Collected data:
============================================================

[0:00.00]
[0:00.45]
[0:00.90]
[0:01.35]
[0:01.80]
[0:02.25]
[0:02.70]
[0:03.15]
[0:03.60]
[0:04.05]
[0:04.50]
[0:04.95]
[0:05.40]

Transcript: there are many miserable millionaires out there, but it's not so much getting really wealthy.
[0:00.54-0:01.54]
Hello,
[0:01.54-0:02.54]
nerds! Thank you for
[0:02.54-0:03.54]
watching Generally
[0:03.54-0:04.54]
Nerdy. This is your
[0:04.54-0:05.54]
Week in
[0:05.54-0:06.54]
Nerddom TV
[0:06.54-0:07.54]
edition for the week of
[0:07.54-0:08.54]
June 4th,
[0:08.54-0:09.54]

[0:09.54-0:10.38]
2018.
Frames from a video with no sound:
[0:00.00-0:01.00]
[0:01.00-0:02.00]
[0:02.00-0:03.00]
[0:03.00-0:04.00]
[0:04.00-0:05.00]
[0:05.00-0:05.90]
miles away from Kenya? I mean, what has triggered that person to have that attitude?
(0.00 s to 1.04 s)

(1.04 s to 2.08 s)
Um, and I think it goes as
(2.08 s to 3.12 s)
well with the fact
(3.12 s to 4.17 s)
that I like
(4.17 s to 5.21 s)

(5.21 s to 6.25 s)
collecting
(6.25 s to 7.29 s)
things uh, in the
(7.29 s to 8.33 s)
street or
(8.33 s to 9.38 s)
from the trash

============================================================

WORK ORDER >> Give back, word for word, only the lines from the one containing "[0:00.00-0:01.00]" through the closing line of the entries.

ANSWER >>
[0:00.00-0:01.00]
[0:01.00-0:02.00]
[0:02.00-0:03.00]
[0:03.00-0:04.00]
[0:04.00-0:05.00]
[0:05.00-0:05.90]
miles away from Kenya? I mean, what has triggered that person to have that attitude?
(0.00 s to 1.04 s)

(1.04 s to 2.08 s)
Um, and I think it goes as
(2.08 s to 3.12 s)
well with the fact
(3.12 s to 4.17 s)
that I like
(4.17 s to 5.21 s)

(5.21 s to 6.25 s)
collecting
(6.25 s to 7.29 s)
things uh, in the
(7.29 s to 8.33 s)
street or
(8.33 s to 9.38 s)
from the trash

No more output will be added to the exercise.